Beim großen Originalbild sind inzwischen alle Firnisschichten bis auf die ursprüngliche restlos entfernt. Es liegt in der Mitte des Raumes auf einem Tisch, während Francesca Schneider sich hoch konzentriert darüber beugt. Um sie herum auf dem Gemälde liegen kleine weiße Baumwollkissen, auf denen sie eine helle Lampe platziert hat. Sie taucht verschiedene Stellen des Bildes in helles Licht, während die Restauratorin behutsam mit Wattestäbchen daran tupft. Das Bild ist voller Beschädigungen, die nun, nach der Firnisabnahme, deutlich sichtbar sind: helle Flecken, wo Originalfarbe abgeblättert ist, feine Risse und ausgekreidete alte Retuschen und Übermalungen.

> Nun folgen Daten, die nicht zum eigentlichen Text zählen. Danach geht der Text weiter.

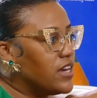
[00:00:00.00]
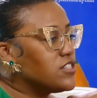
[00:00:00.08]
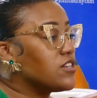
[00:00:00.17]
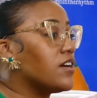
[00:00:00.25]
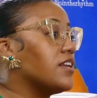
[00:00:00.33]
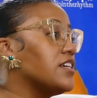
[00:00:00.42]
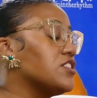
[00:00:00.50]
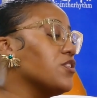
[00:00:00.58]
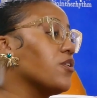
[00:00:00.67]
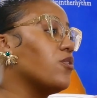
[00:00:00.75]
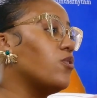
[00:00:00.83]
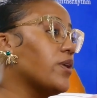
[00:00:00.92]
So unless
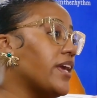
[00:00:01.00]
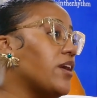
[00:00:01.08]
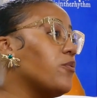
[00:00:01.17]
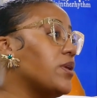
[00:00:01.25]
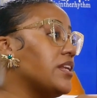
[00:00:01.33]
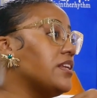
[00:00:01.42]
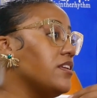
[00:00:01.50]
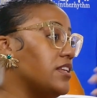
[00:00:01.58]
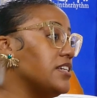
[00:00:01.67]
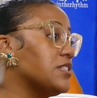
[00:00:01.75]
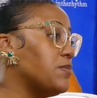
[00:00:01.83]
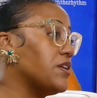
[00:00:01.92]
you're okay with
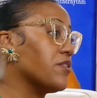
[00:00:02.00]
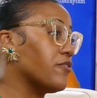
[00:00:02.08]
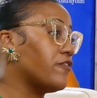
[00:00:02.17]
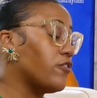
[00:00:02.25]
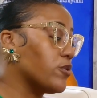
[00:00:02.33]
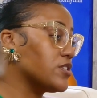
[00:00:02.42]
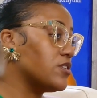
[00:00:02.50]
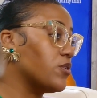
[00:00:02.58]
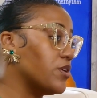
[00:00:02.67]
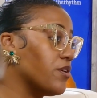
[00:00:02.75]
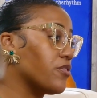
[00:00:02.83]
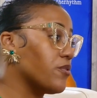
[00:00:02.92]
this being forced down
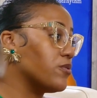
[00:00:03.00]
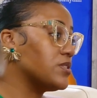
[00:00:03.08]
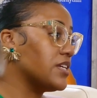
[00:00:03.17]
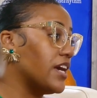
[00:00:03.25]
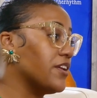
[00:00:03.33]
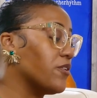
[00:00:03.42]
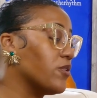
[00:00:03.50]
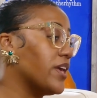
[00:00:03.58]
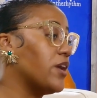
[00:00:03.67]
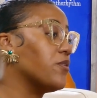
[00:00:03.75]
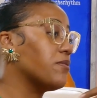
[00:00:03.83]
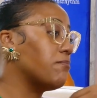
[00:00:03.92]
your throat and you're
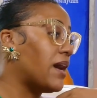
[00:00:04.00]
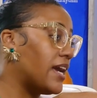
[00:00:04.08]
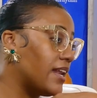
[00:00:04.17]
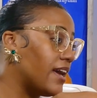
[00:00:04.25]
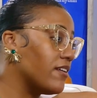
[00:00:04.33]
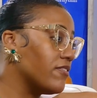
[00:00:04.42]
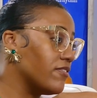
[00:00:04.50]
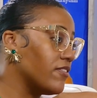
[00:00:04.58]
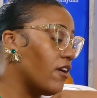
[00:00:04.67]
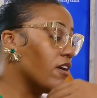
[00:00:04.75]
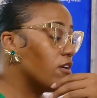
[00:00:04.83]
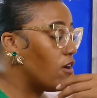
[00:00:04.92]
okay with my life
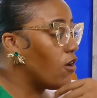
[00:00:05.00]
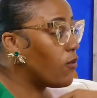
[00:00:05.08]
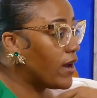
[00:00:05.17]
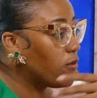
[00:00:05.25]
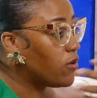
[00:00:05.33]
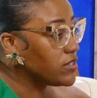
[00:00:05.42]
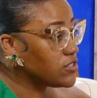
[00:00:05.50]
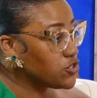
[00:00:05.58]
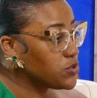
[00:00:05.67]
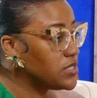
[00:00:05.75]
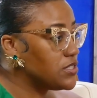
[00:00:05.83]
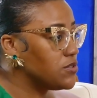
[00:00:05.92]
or how I want to
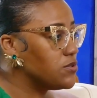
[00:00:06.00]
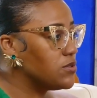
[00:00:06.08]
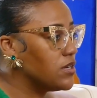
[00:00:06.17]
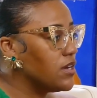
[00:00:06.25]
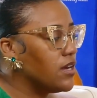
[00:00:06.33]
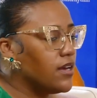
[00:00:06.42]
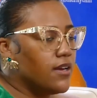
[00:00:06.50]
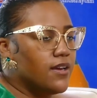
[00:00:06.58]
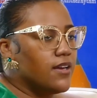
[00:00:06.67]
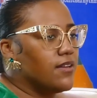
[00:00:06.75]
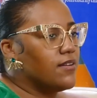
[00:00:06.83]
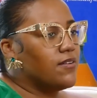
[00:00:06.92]
treat you,
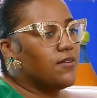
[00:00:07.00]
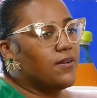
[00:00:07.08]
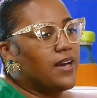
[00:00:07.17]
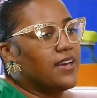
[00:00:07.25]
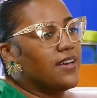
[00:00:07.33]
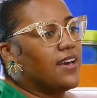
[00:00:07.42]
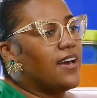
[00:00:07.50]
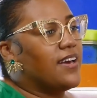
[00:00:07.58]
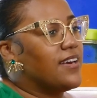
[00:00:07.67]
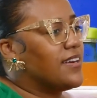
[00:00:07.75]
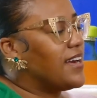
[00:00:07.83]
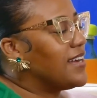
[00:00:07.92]
no,
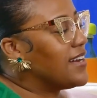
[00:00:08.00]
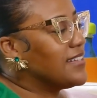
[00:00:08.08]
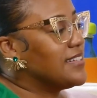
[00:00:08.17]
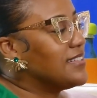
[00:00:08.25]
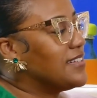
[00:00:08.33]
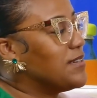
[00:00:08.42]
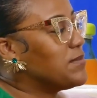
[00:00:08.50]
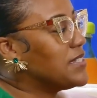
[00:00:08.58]
I'm not into them things.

Beiden Gemälden wurde in ihrer über 200-jährigen Geschichte schon so einiges zugemutet: Sie wurden mit minderwertiger Farbe übermalt, grob gekittet und sogar einmal gebügelt, um sie bei einer so genannten Doublierung auf neue Träger aufzubringen. "Die damaligen Restauratoren haben nach bestem Wissen und Gewissen gehandelt", sagt Kristina Mösl. Doch wie viel ist bei den zahlreichen Bearbeitungen überhaupt noch vom ursprünglichen Gemälde übrig? "Was wir jetzt sehen, ist die Stunde der Wahrheit", sagt Mösl und deutet auf das Gemälde. "Wir schätzen den Verlust auf etwa vier Prozent der Originalsubstanz."

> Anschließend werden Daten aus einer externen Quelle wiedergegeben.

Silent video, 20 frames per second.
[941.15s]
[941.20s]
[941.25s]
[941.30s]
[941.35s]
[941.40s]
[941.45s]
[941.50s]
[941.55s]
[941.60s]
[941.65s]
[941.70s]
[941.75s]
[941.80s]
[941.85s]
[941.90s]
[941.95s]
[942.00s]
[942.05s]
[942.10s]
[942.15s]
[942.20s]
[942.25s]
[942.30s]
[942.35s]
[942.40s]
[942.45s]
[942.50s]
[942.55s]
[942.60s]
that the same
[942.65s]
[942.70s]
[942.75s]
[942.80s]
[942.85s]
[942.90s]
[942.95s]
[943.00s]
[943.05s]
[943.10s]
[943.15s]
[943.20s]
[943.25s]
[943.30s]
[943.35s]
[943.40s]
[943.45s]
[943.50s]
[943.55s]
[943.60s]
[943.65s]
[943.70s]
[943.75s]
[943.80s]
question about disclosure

Dass Kristina Mösl und ihre Kollegen so viel über den Zustand der beiden Bilder wissen, verdanken sie dem heutigen Standard der restauratorischen Arbeit. Er folgt einem Dreiklang wie in der Medizin: Analyse, Diagnose, Therapie. Man prüft zunächst die Originalsubstanz auf Schäden und spätere Veränderungen. Auf Basis dieser Untersuchung wird die weitere Behandlung konzipiert.

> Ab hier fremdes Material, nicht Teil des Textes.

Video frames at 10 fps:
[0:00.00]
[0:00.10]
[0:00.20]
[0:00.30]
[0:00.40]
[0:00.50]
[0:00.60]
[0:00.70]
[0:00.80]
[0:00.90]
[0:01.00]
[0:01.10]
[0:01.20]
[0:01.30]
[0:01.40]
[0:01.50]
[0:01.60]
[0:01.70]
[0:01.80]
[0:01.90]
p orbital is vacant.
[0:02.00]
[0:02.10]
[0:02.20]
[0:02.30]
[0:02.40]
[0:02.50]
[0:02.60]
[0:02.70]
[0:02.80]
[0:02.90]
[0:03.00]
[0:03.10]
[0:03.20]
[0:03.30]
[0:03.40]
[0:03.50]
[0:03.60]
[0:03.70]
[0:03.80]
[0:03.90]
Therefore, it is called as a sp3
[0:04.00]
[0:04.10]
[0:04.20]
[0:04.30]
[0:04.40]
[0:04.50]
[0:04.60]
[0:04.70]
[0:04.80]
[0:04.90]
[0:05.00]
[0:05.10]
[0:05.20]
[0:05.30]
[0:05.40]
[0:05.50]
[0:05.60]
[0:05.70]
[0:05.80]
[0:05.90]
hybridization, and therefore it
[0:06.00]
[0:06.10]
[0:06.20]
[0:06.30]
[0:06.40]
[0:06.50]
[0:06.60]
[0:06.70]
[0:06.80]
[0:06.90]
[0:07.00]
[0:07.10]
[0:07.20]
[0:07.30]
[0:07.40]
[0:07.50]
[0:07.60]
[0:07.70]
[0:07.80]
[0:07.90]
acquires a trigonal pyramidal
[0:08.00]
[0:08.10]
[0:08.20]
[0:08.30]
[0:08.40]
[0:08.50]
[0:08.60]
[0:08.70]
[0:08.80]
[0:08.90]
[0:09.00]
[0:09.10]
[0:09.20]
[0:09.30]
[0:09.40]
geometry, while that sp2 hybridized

Bei der "Abtei im Eichwald" wurde zunächst eine konservatorische Malschichtfestigung vorgenommen, um anschließend im Rahmen der Restaurierung die Oberfläche zu reinigen und die Firnisse abzunehmen. Bei der vorherigen Analyse fand man auch heraus, dass das Bild früher einmal blau war. "Im Querschnitt waren entfärbte Smalte-Pigmente vorhanden, ein blaues gemahlenes Glas", erzählt Kristina Mösl. "Die Pigmente waren von minderer Qualität, weswegen sie ihre Farbe verloren haben - Caspar David Friedrich war wie so viele Künstler zu Lebzeiten arm." Mit der ursprünglichen Blaupigmentierung dürfte das Bild auch viel besser zu seinem Pendant, dem "Mönch am Meer" gepasst haben. Dieses wartet derweil im Magazin darauf, ebenfalls von den Restauratorinnen unter die Lupe genommen zu werden. Was sie dabei noch alles finden, kann niemand voraussagen. Nur so viel ist gewiss: Es bleibt spannend.